Seçimler yaklaşırken ABD bir kez daha Seçiciler Kurulu sistemine ilişkin sorularla karşı karşıya. Bir adayın kazanması için en az 270 oya ihtiyacı var ve sonuçları sadece bir avuç 'salıncak eyalet' belirliyor.
5 Kasım'da yapılacak Amerika Birleşik Devletleri (ABD) başkanlık seçimlerine az bir süre kala Seçiciler Kurulu sistemine ilişkin tartışmalar yeniden alevlendi.
ABD başkanını her dört yılda bir sadece seçmenler değil, Anayasa'yı hazırlayanların kurduğu bir sistemle, Seçiciler Kurulu'ndaki delegelerin oyları da belirliyor.
Modern seçimlerde bir adayın zafer kazanabilmesi için eyaletlerden en az 270 delegenin oyunu alması gerekiyor.
Bu sistemi hazırlayanlar bu sayede eyaletlerin daha güçleneceğini ve Kongre'nin kazanana karar vermesini önlemek için bir uzlaşma aracı olarak değerlendirmişti.
Sonuç olarak, geçmiş başkanlık seçimlerinin öyküsü en etkili şekilde eyalet bazındaki dağılımlarla anlatılıyor.
Aşağıda, 1924'ten bu yana her seçimde her eyaletin oy dağılımını görebilirsiniz. Maviler Demokratları, kırmızılar Cumhuriyetçileri, gri renk ise diğer partilerin ya da bireysel adayların toplam oylarını temsil etmekte.

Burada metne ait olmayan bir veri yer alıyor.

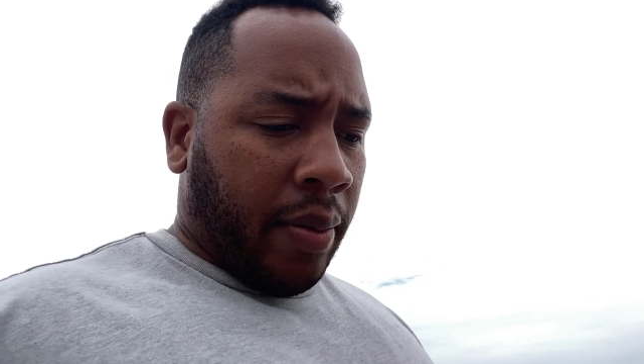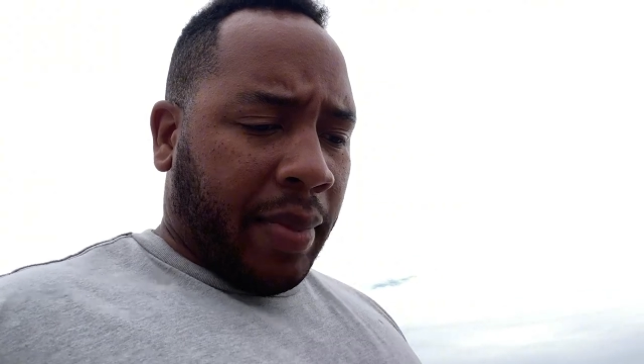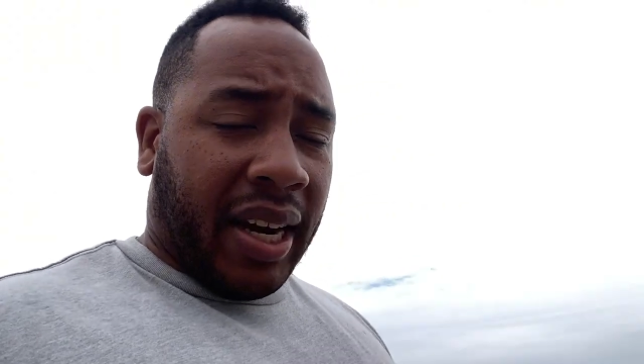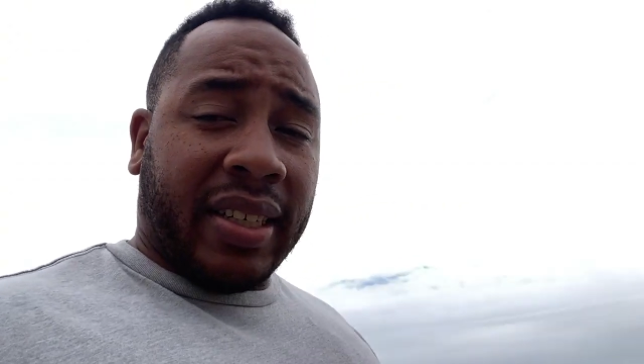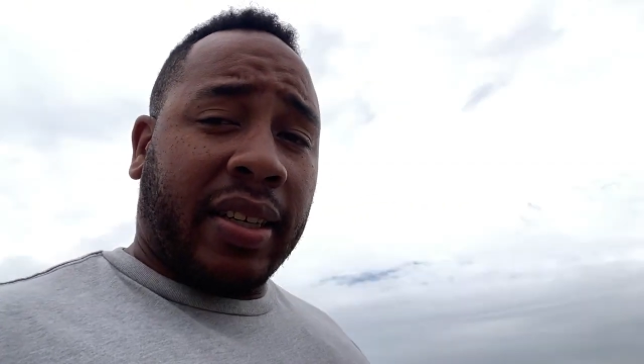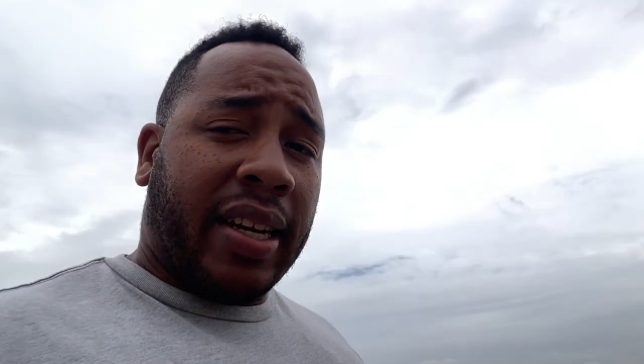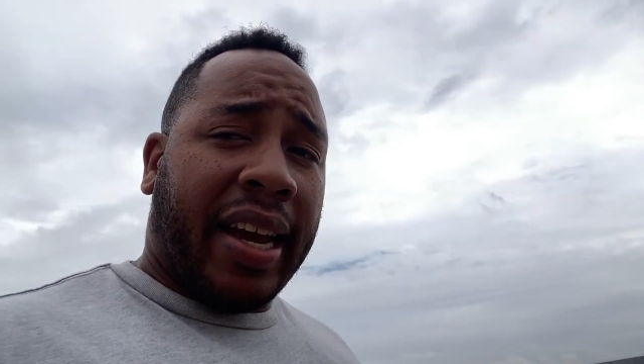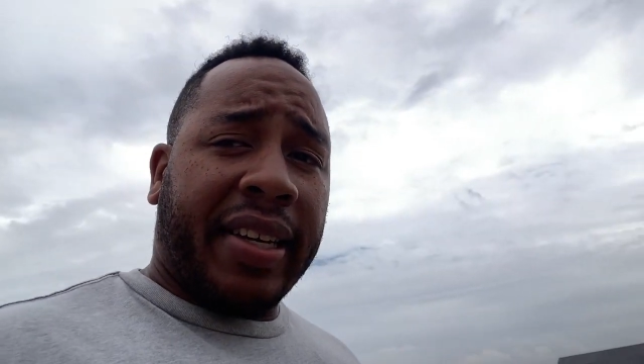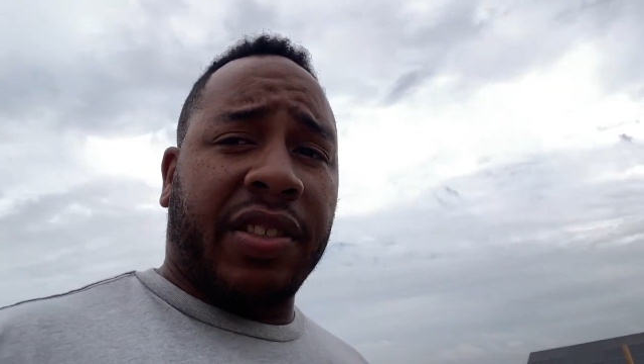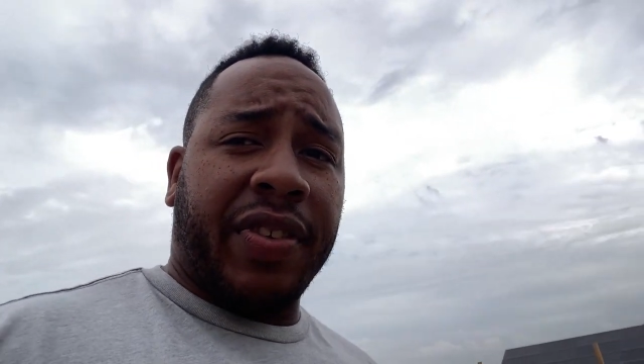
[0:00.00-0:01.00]
Man, in
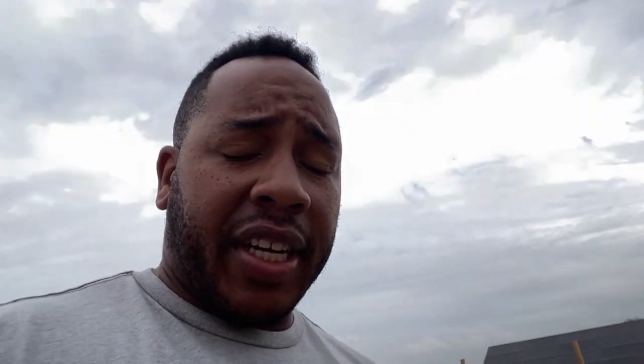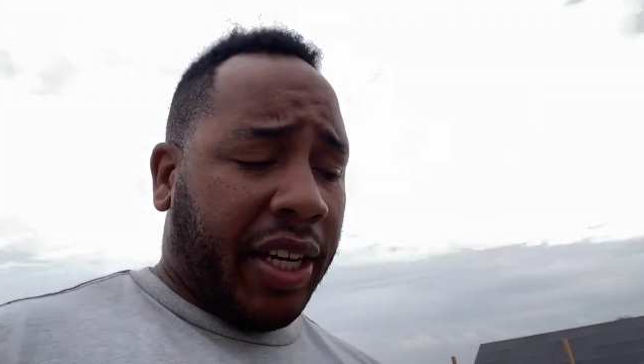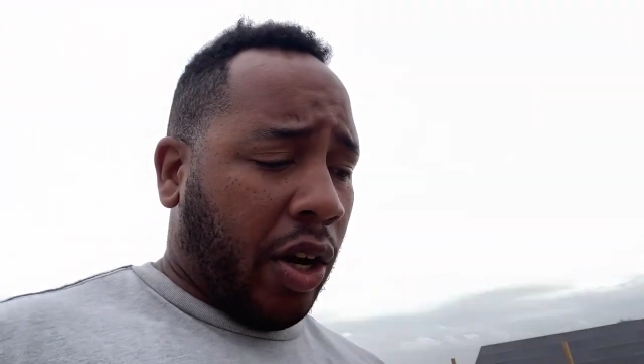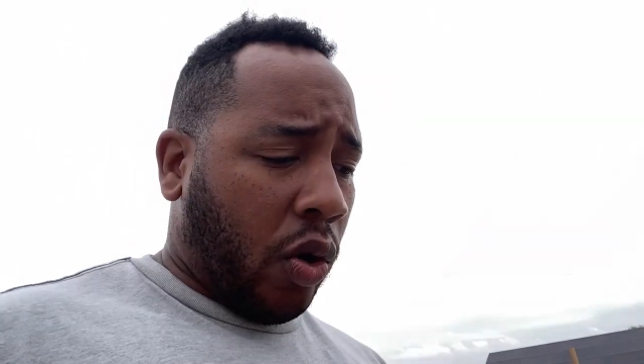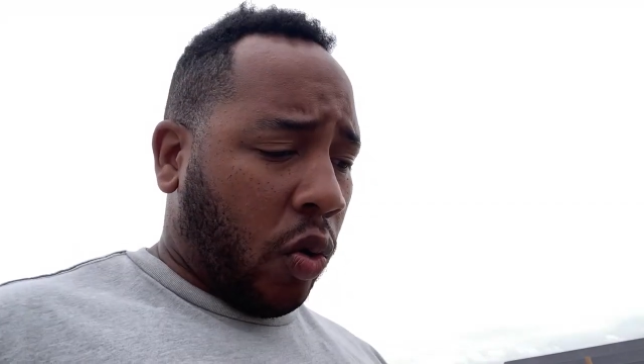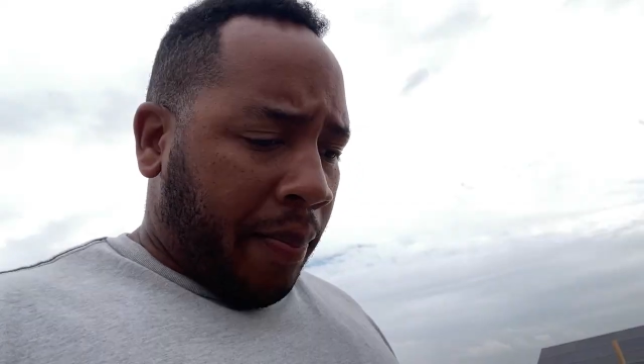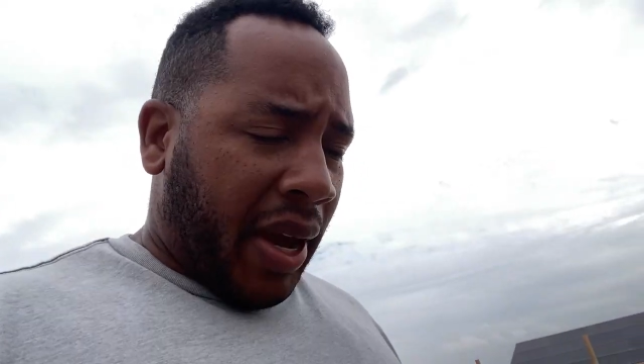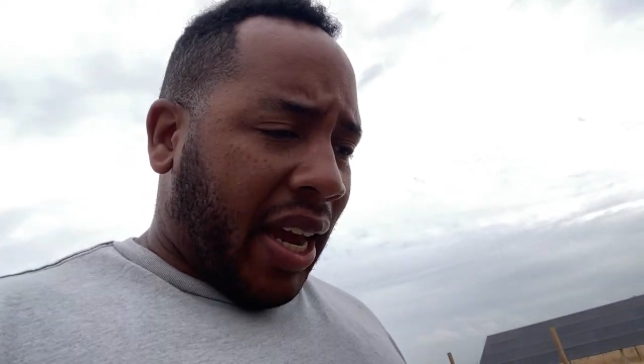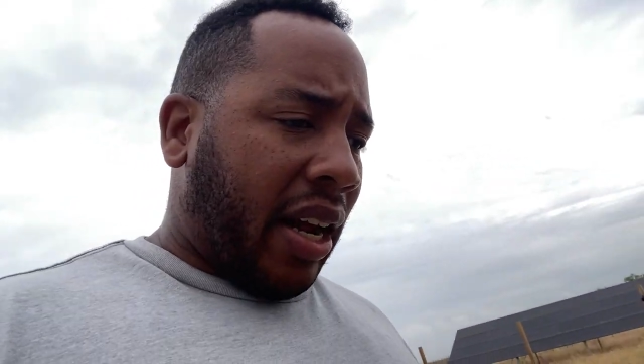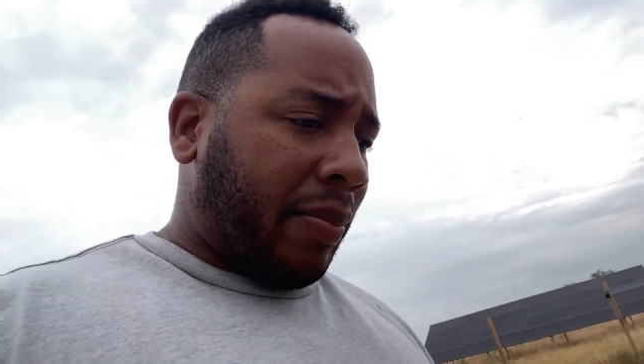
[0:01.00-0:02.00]
today's video,
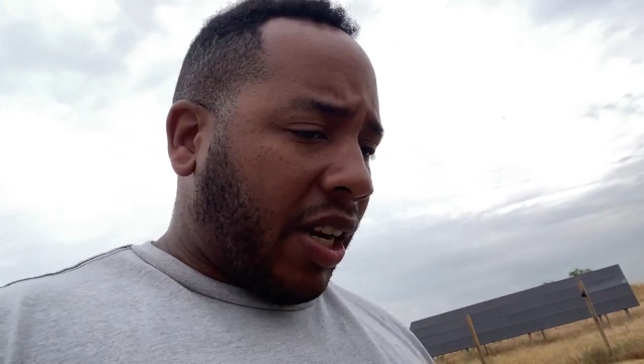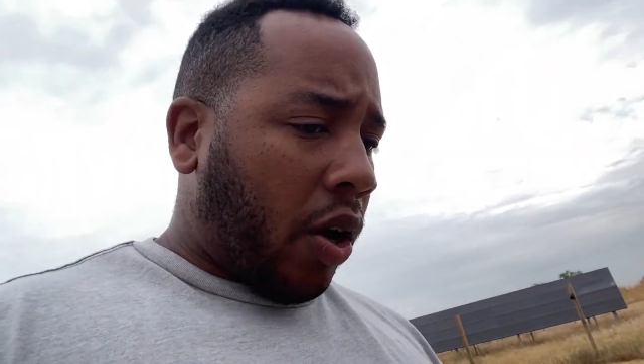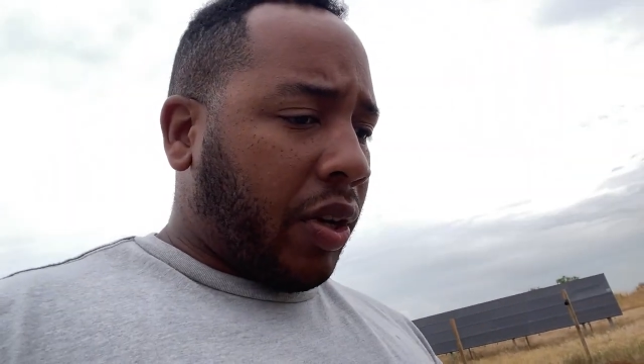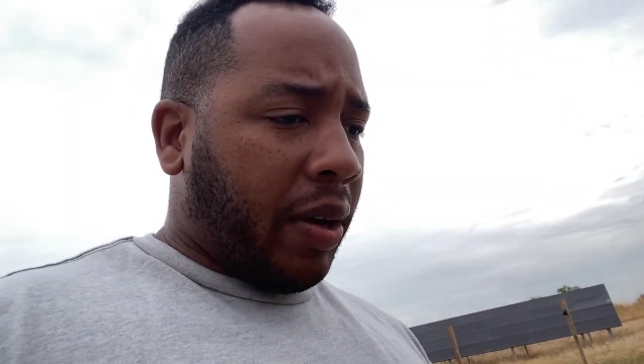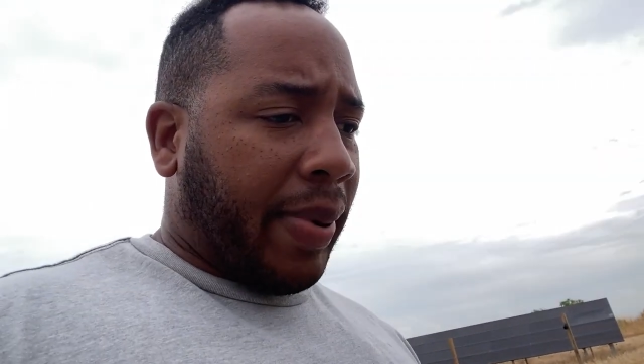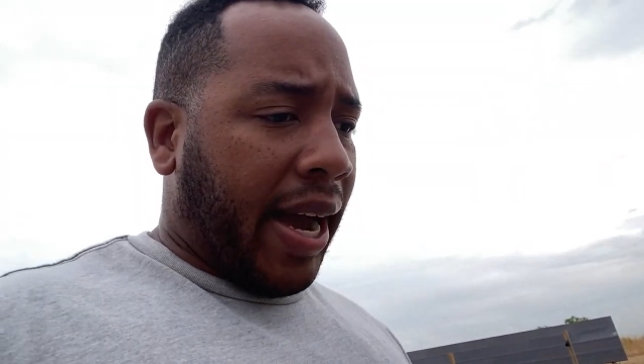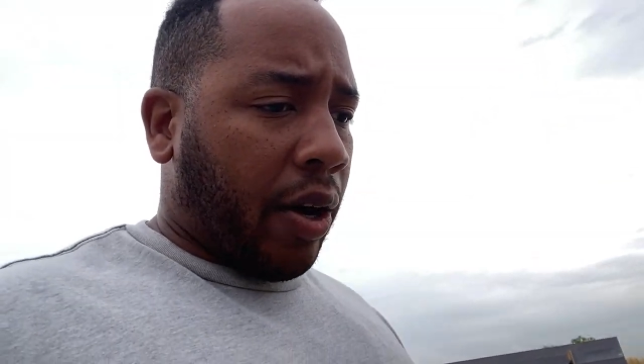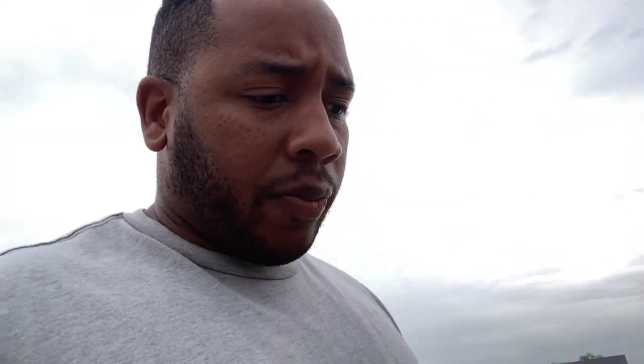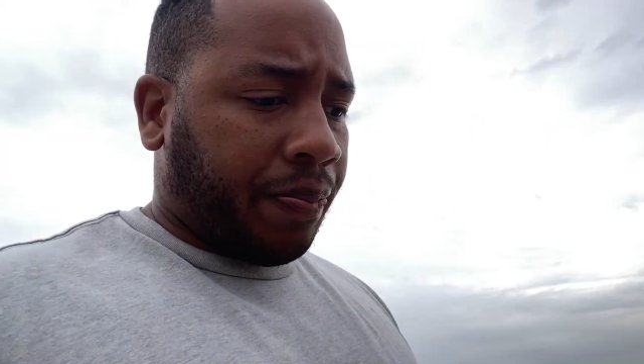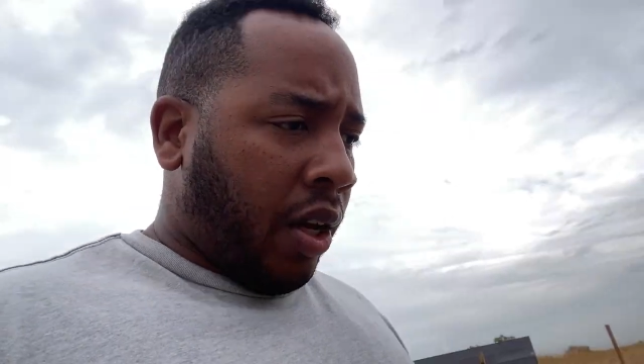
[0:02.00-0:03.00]
man, I'm talking about,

(Hawaii ve Alaska'nın 1959'da eyalet haline geldiğini, Washington D.C.'deki seçmenlerin ise 1964 seçimlerinden bu yana oy kullanabildiğini unutmayın.)
Aşağıdaki grafikte de görüldüğü gibi, bazı eyaletlerde rekabetin olmadığı dikkat çekiyor. Örneğin Güney Dakota'da Demokratlar, eyaletin birliğe kabul edildiği 1889 yılından bu yana sadece 5 başkanlık seçimini önde götürebildi.
Maryland, Minnesota ve Massachusetts gibi eyaletler Demokratların kalesi konumundayken, Cumhuriyetçiler güneydoğunun büyük bölümünde ve batıdaki eyaletlerde baskın halde.
Demokratlar daha az sayıda eyaleti kazansa da, buralarda daha fazla seçmen yaşıyor. Buna karşılık, Cumhuriyetçiler Wyoming ve Idaho gibi eyaletlerde büyük farklar elde ederken, buralar da ülkenin en az nüfuslu eyaletleri arasında bulunuyor ve bu nedenle Seçim Kurulu'nda daha az ağırlık taşıyor.
Bu da Cumhuriyetçilerin seçimleri kazanmak için Demokratlardan mümkün olduğunca çok sayıda eyaleti alması ve baskın oldukları yerleri korumaları gerektiği anlamına geliyor - ve son yıllarda Arizona, Georgia ve Kuzey Carolina gibi orta büyüklükteki "mor" eyaletler Demokratların tarafına geçerken, bazı Demokrat eyaletlerin Cumhuriyetçilere doğru yöneldiğine dair pek fazla işaret yok.